China Seminar | 11 April 2002
A Lecture Demonstration of Chinese Flute Music
A year ago, at the March China Seminar, Professor Frederick Lau spoke on the topic of “Whose Tradition in ‘Traditional Chinese Music’?” For the April 11 China Seminar, Professor Lau has kindly consented to explore Chinese flute music with a talk and demonstration.

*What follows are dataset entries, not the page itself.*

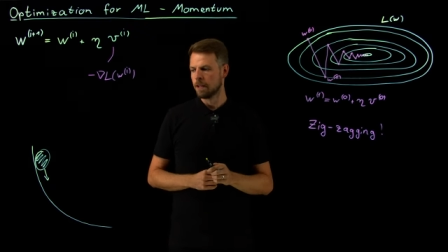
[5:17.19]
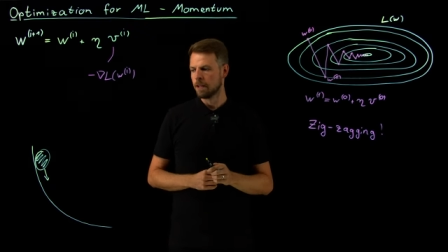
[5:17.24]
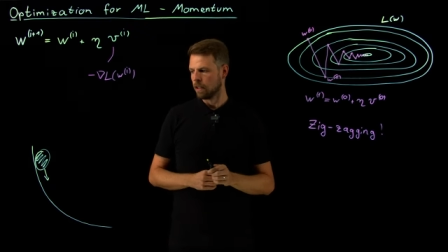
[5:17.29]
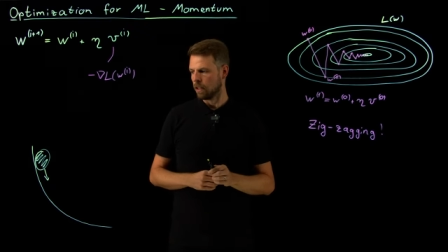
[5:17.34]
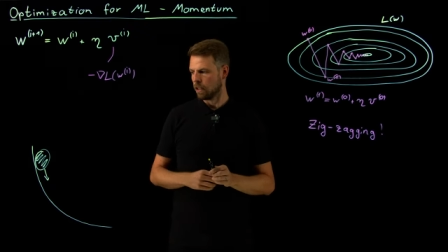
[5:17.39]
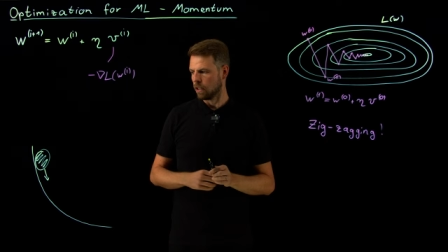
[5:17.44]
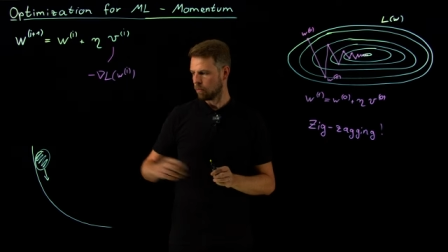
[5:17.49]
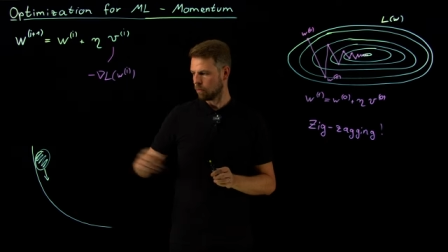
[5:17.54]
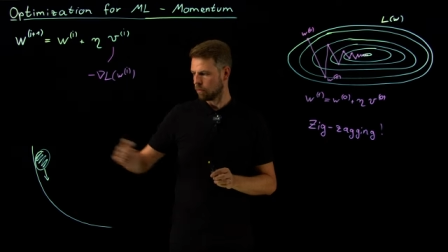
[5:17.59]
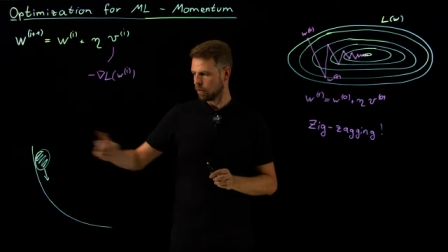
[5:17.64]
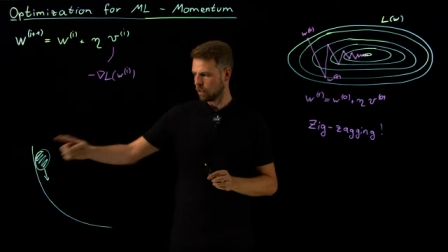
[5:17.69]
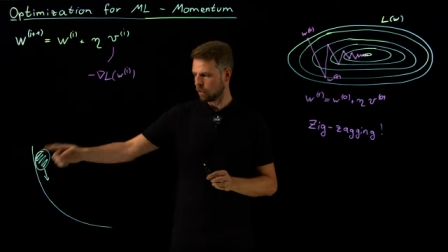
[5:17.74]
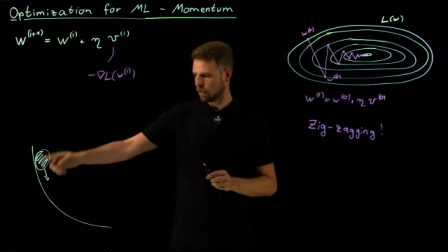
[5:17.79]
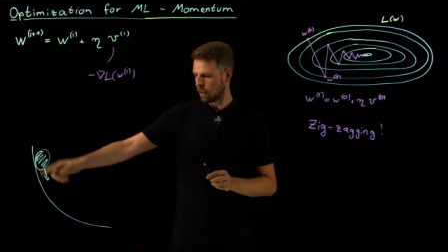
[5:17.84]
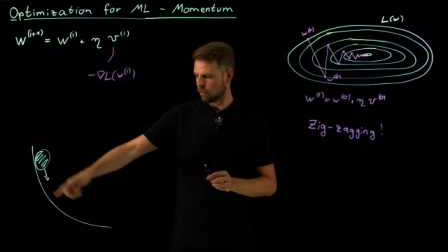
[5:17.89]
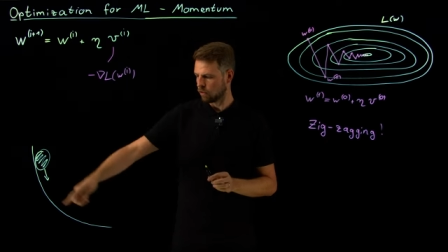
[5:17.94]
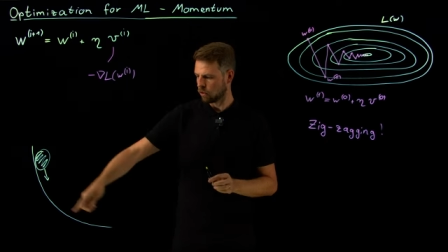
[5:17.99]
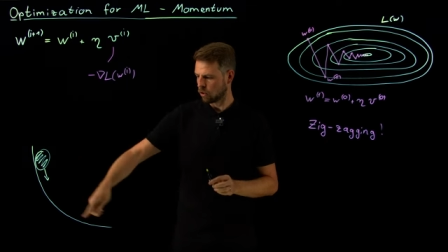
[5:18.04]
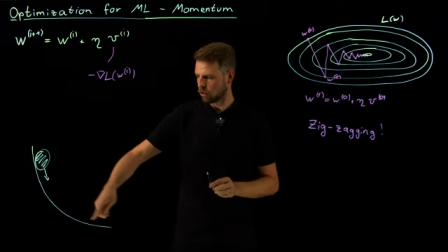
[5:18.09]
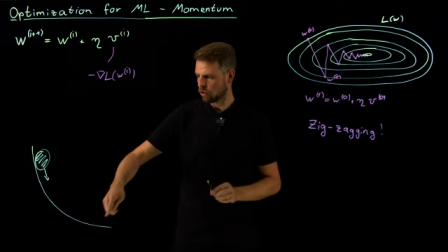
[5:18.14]
Um,
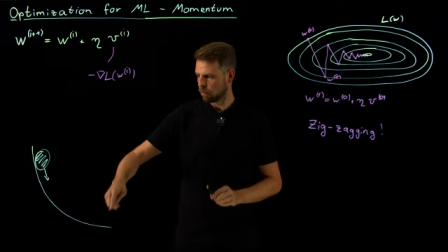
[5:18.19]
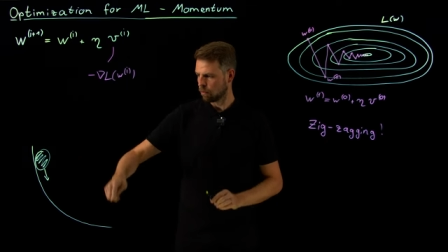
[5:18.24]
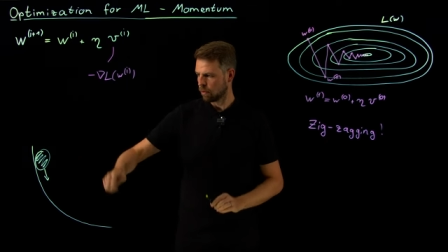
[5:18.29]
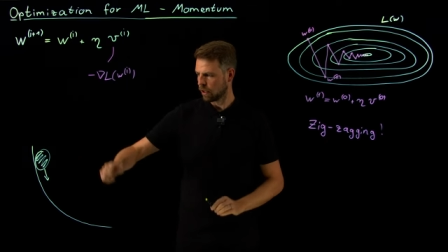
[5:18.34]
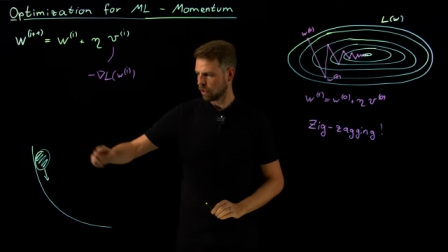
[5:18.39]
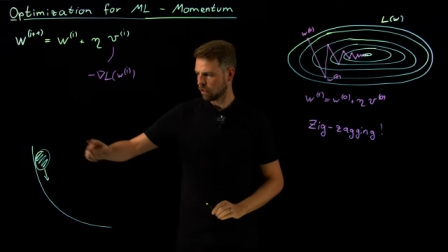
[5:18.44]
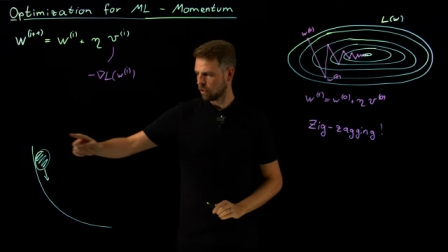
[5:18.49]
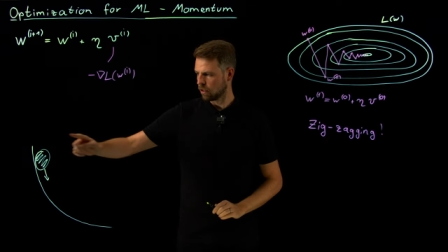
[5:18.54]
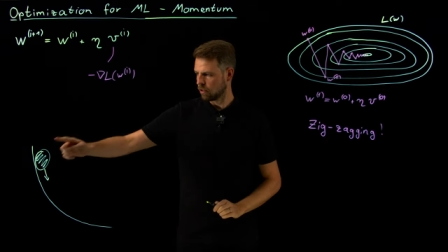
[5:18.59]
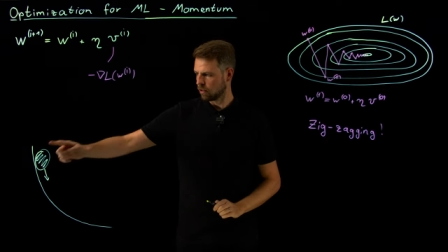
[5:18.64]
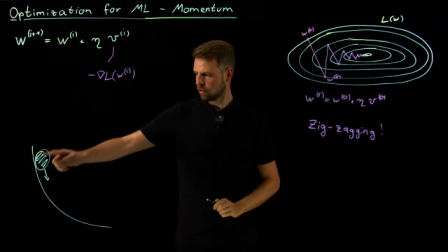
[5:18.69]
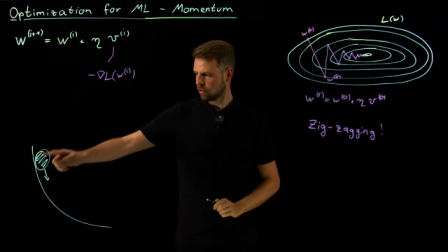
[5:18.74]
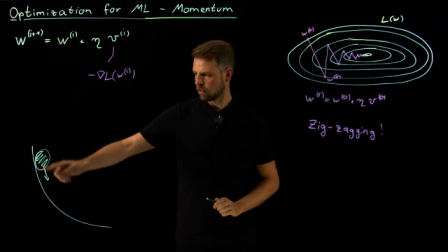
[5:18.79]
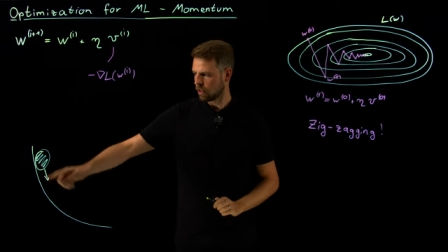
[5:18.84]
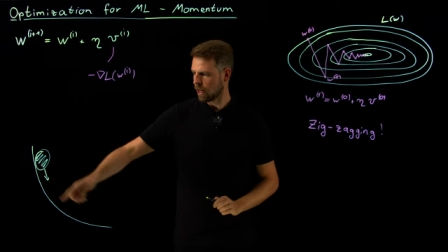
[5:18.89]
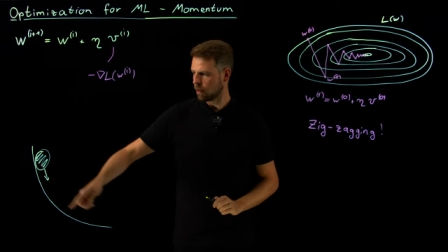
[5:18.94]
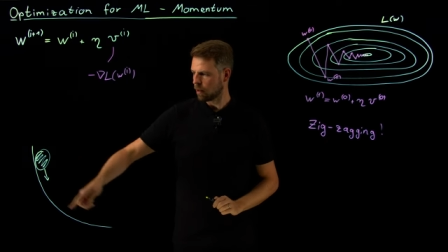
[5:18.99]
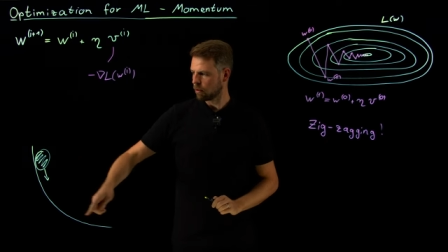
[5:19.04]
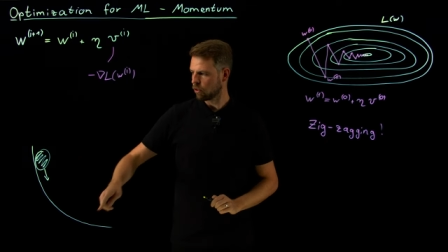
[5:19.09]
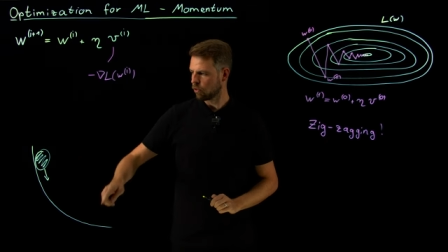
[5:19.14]
I've not picked this
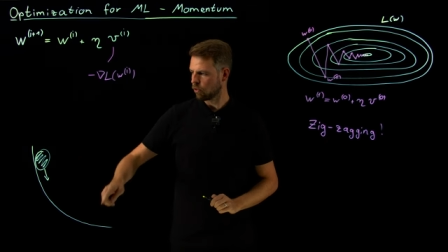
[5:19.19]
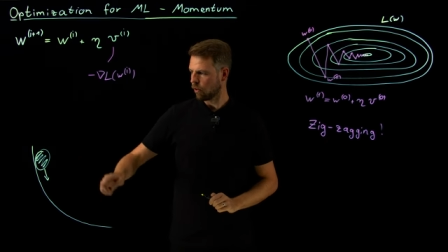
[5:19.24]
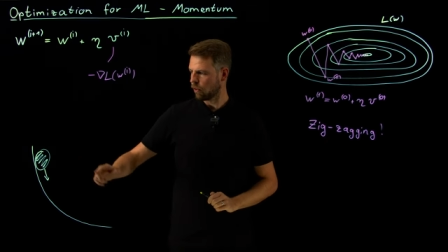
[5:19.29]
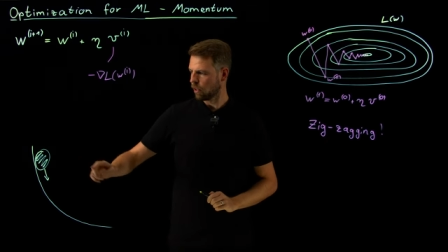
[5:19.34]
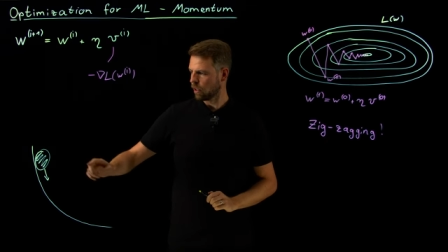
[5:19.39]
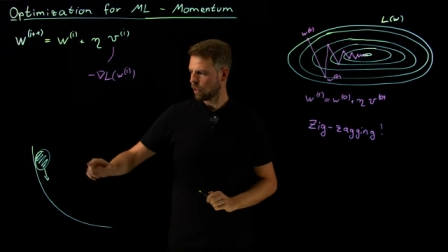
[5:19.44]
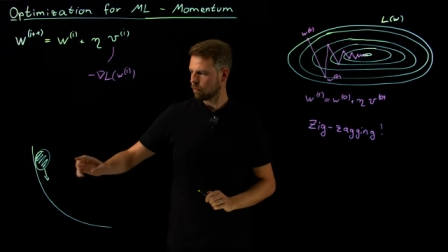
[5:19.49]
arbitrarily,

Prof. Frederick Lau is an ethnomusicologist specializing in Chinese music and a musician trained in both western and Chinese styles. He has published on topics related to Chinese music, performed as a professional flutist and conductor, and conducted fieldwork in the PRC related to the development of traditional instrumental music in the twentieth century. Prof. Lau is currently completing a monograph on the relationship between the development of dizi music and post-1949 politics with a focus on the dynamic between social transformation and musical change. In the last several years he has devoted considerable time to studying Chinese music in the Chinese diaspora, particularly in Southeast Asia and the U.S. Prof. Lau has received grants from the National Academy of Sciences and the National Endowment of the Humanities as well as a prestigious award from the president of the California Polytechnic State University. He is currently associate professor of music at the University of Hawaii at Manoa, where he was music co-director of the recent jinju performance of Judge Bao and the Case of Qin Xianglian.